Parece-me que há, prezada consulente, uma lacuna metodológica no trabalho que se propõe fazer. Antes de mais, fala de dois aspectos que têm de ser abordados de forma independente, pois não têm necessariamente que ver um com o outro, em termos de objecto de estudo e de metodologia, note-se.
Por um lado, a consulente fala de política da língua e de língua como factor de identidade. Por outro lado, diz que tem que «preparar um seminário relacionando as gramáticas normativas e descritivas.» Ora a existência de gramáticas normativas e descritivas é um assunto estritamente linguístico e por isso sujeito a metodologias específicas diferentes das que são necessárias para abordar a política da língua, que, sendo um tema linguístico, vai abranger outras áreas do conhecimento, com as quais tem, talvez, laços mais fortes. Têm em comum, é um facto, a necessidade de um profundo conhecimento da língua, mas são assuntos e abordagens diferentes.
Se a consulente precisa de fazer um trabalho comparando gramáticas descritivas com gramáticas normativas, então seleccione um conjunto de gramáticas de cada um dos tipos e analise-as em profundidade, comparando os aspectos em que coincidem com os aspectos em que divergem. Deixe-me alertá-la para um facto da máxima importância.
Se quer, realmente, ficar com uma noção clara das diferenças, não analise todos os itens que as gramáticas focam. Uma gramática engloba tantos aspectos diferentes, que corre o risco de perder-se e de chegar ao final a saber pouco mais do que sabia no início. Em vez disso, seleccione uma pequena parte; por exemplo, os pronomes pessoais. Investigue o mais que puder sobre essa parte, veja como os dois tipos de gramáticas que pretende estudar abordam a questão, observe como as pessoas que a cercam falam e escrevem, recorra aos excelentes estudos sobre o português que existem no Brasil e em Portugal e tire as suas conclusões.

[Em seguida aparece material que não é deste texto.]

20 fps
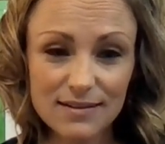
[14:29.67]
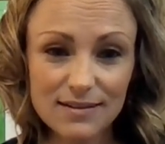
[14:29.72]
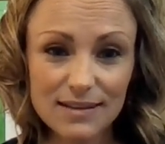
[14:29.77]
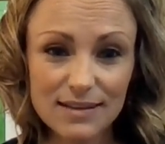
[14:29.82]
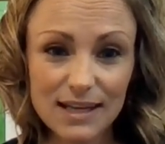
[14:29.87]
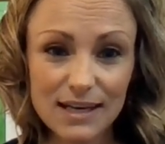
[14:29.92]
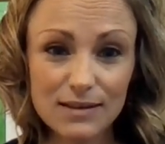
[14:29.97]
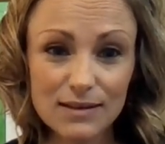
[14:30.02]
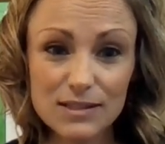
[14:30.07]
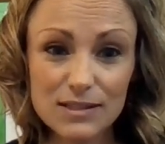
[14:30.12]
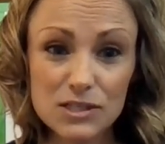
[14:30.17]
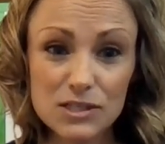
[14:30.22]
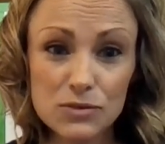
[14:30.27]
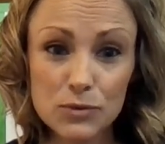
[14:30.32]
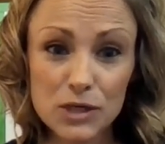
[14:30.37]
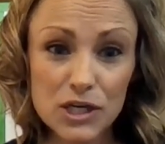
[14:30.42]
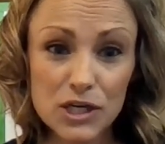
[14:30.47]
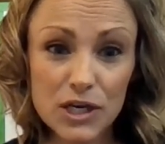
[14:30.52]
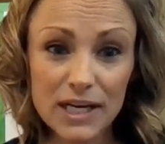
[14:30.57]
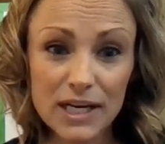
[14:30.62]
Like, were
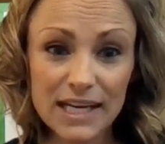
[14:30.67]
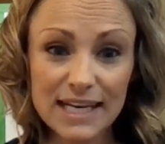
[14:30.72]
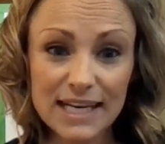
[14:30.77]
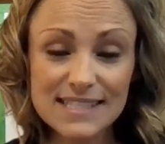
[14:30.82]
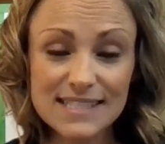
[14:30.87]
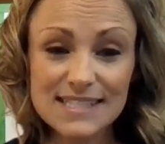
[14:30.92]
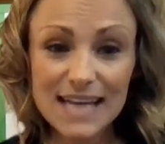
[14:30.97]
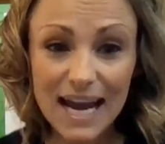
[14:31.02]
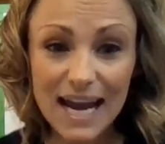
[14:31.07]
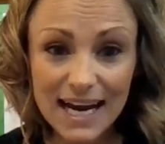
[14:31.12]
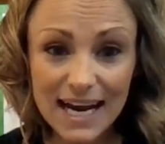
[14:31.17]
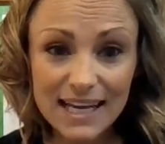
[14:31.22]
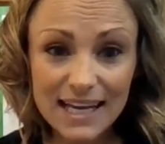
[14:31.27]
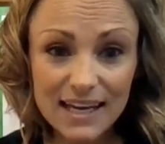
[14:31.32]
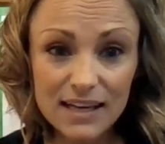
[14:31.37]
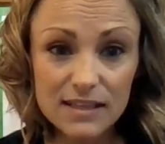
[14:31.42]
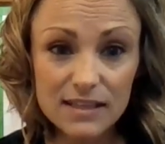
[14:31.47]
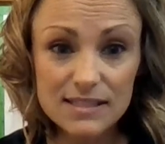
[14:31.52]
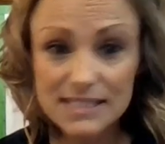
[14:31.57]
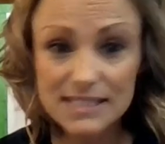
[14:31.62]
you getting
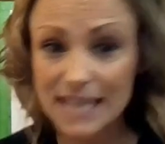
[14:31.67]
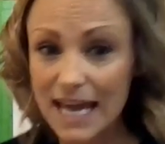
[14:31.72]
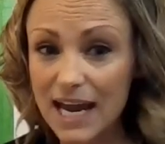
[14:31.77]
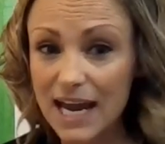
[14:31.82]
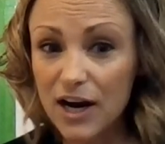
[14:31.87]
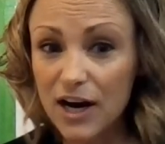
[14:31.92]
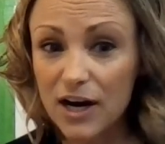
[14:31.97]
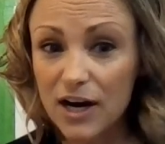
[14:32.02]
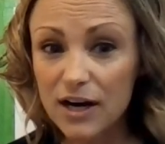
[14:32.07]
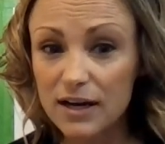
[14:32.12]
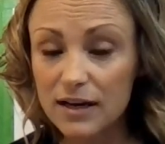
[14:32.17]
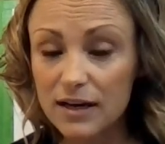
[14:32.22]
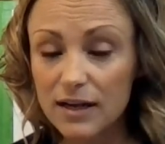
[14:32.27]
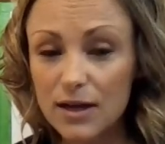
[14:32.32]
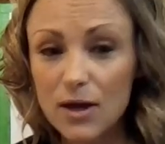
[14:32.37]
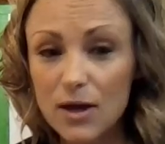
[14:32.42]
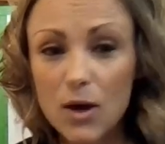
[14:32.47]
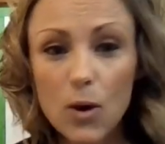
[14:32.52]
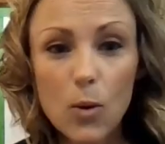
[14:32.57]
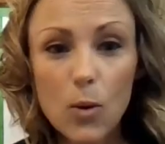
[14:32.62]
excited, scared?
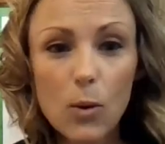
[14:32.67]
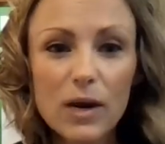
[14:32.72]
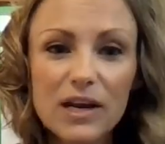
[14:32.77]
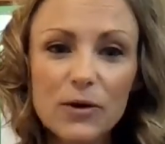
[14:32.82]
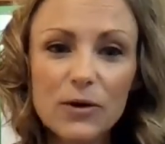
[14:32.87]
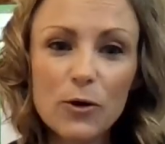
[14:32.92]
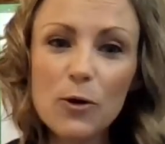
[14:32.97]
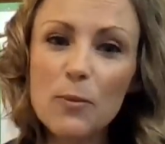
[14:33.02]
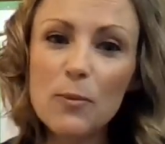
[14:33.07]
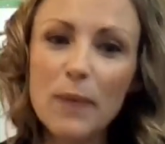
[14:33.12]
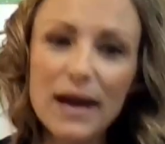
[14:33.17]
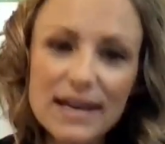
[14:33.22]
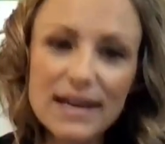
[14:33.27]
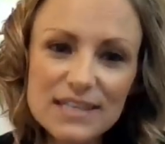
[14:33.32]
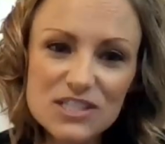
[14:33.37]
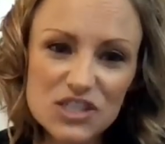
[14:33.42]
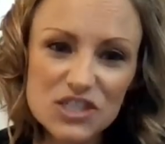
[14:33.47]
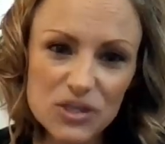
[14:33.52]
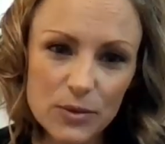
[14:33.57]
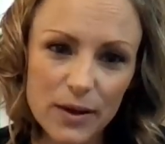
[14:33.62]
What did it remind
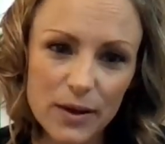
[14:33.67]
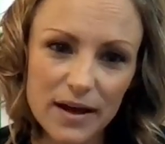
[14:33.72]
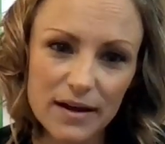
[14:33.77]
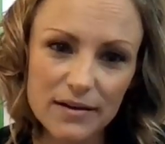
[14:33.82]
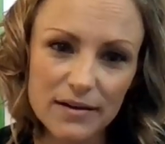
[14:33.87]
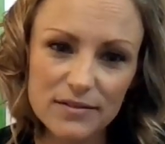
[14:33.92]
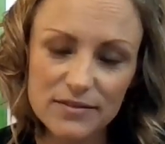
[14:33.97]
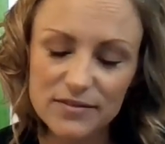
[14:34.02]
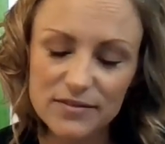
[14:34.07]
you of?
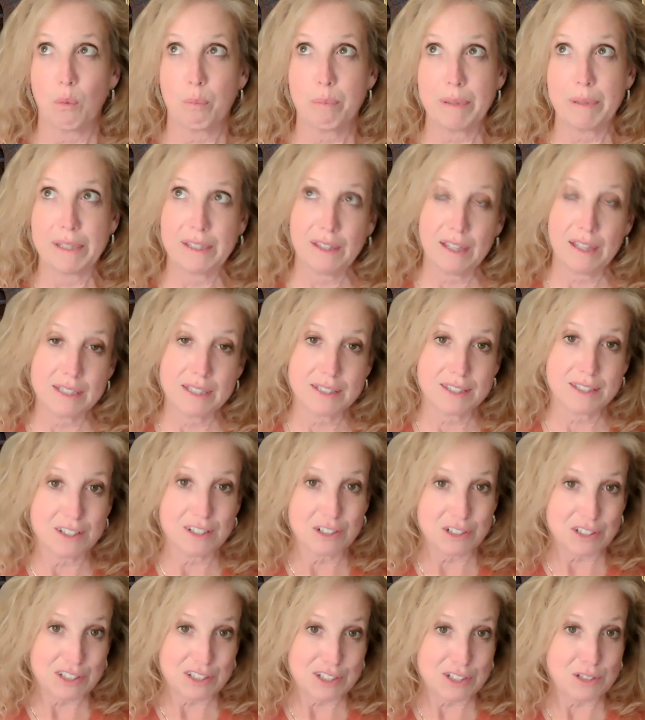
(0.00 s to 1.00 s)
because
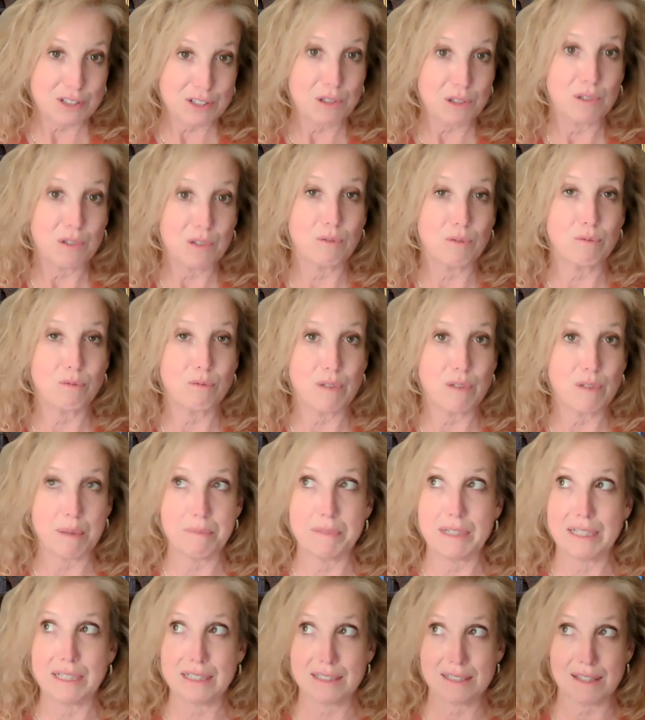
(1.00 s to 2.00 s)
there's still
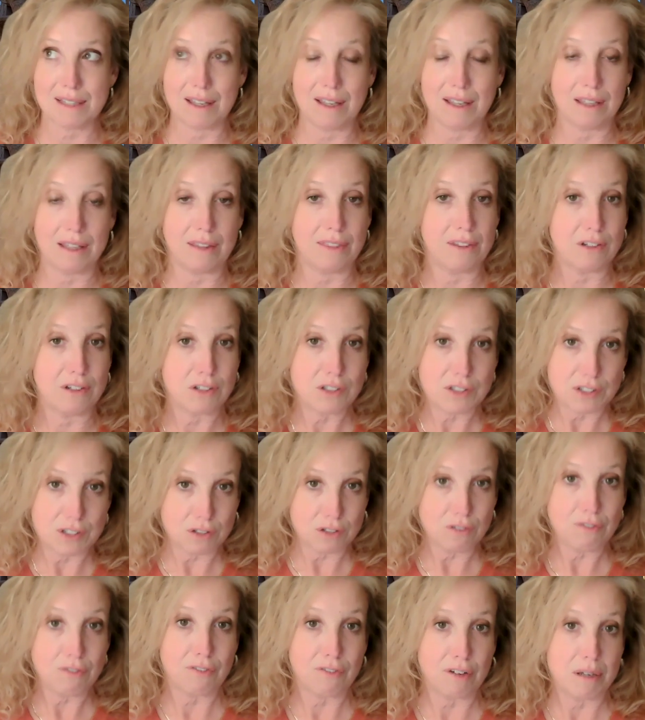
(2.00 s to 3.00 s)
remnants, there's
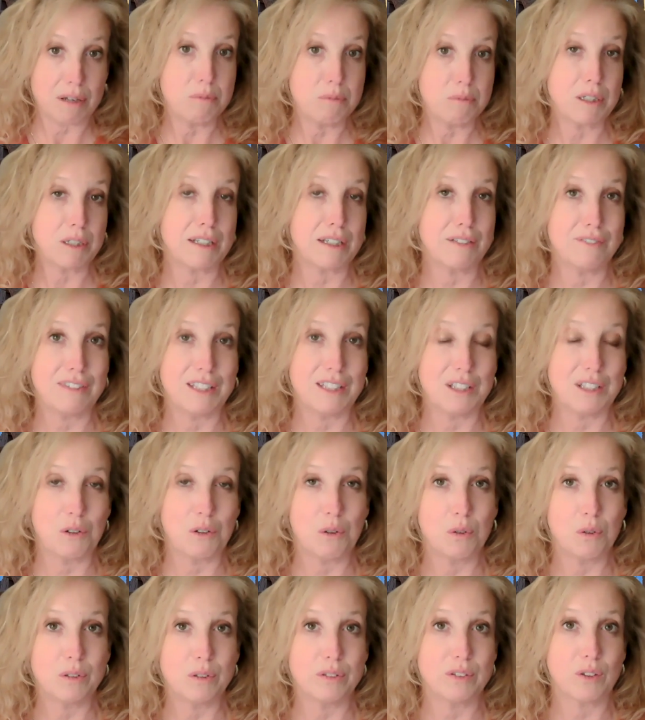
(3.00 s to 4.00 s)
still framework of the
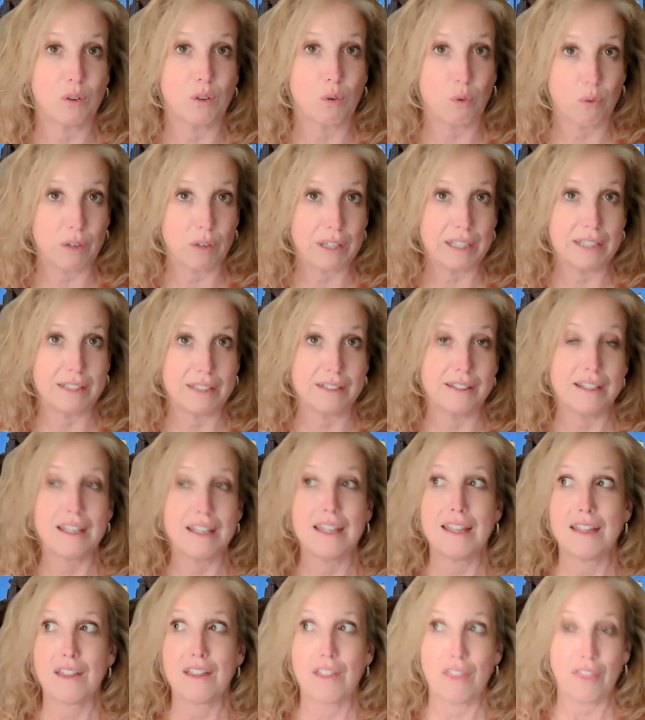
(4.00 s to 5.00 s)
old grid
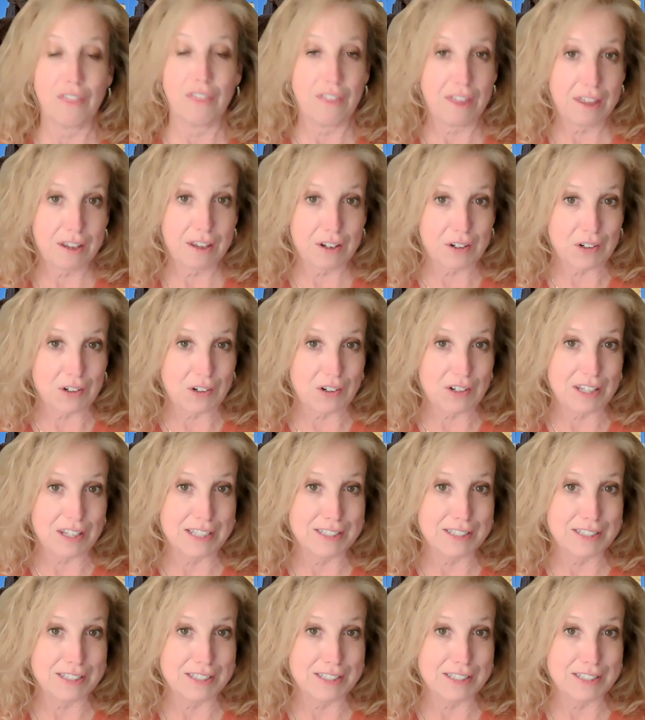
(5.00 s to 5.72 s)
there.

Já agora, analise o mesmo aspecto que estudar nas gramáticas brasileiras em gramáticas portuguesas e conclua se são iguais. A Nova Gramática do Português Contemporâneo, de Celso Cunha e Lindley Cintra, pode ser um bom exemplo de gramática normativa. Como gramática descritiva poderá recorrer à 5.ª edição da Gramática da Língua Portuguesa, de Maria Helena Mira Mateus e outros, editada em Lisboa, pela Editorial Caminho, em 2003. Se optar por estudar, como lhe sugeri, os pronomes pessoais, descobrirá que a norma portuguesa e a norma brasileira defendem exactamente o contrário uma da outra.
Consulte também obras como Introdução à Linguística Geral e Portuguesa, organizada por Isabel Faria e outros, editada, em Lisboa, pela editorial Caminho, em 1996, onde poderá encontrar artigos dedicados à sintaxe da variante da língua portuguesa que se fala no Brasil; ou as Áreas Críticas do Português, de João Peres e Telmo Móia, obra editada pela mesma editora em 1995. Aí poderá ver que divergências entre a norma e o uso não existem só no Brasil. Isso poderá ajudá-la a formar o seu próprio juízo sobre língua, nas duas variantes.
Quanto à importância da língua como identidade nacional, se pretende aprofundar o assunto, o único conselho que posso dar-lhe é que analise criticamente as várias posições. Há muitos autores que têm escrito sobre esse assunto. Uma vez mais aconselho-a a ler também alguma coisa do que se escreve em Portugal sobre este tema.
Aconselho-lhe sobretudo os dois primeiros artigos do livro A Face Exposta da Língua Portuguesa, de Maria Helena Mira Mateus, editado em Lisboa pela Imprensa Nacional – Casa da Moeda, em 2002. Trata-se de uma compilação de artigos que esta linguista de renome internacional escreveu ao longo da sua carreira sobre a problemática da língua como identidade nacional.
Gostaria ainda de fazer um comentário final à sua alusão à nossa lusitanidade e ao facto de darmos importância aos erros. Começando pelo fim, o Ciberdúvidas não dá importância aos erros. O Ciberdúvidas existe porque dá importância à correcção linguística, ao respeito pela língua portuguesa, não só dos portugueses, mas de todo o espaço lusófono. Do ponto de vista convencional, procuramos obedecer às duas ortografias claramente definidas: a portuguesa e a brasileira. Do ponto de vista estrutural, acolhemos e desejamos a colaboração de falantes de todas as variantes cultas da língua portuguesa, para manter a diversidade e qualidade que merecem os seus visitantes, espalhados por todo o mundo, com as mais variadas formações.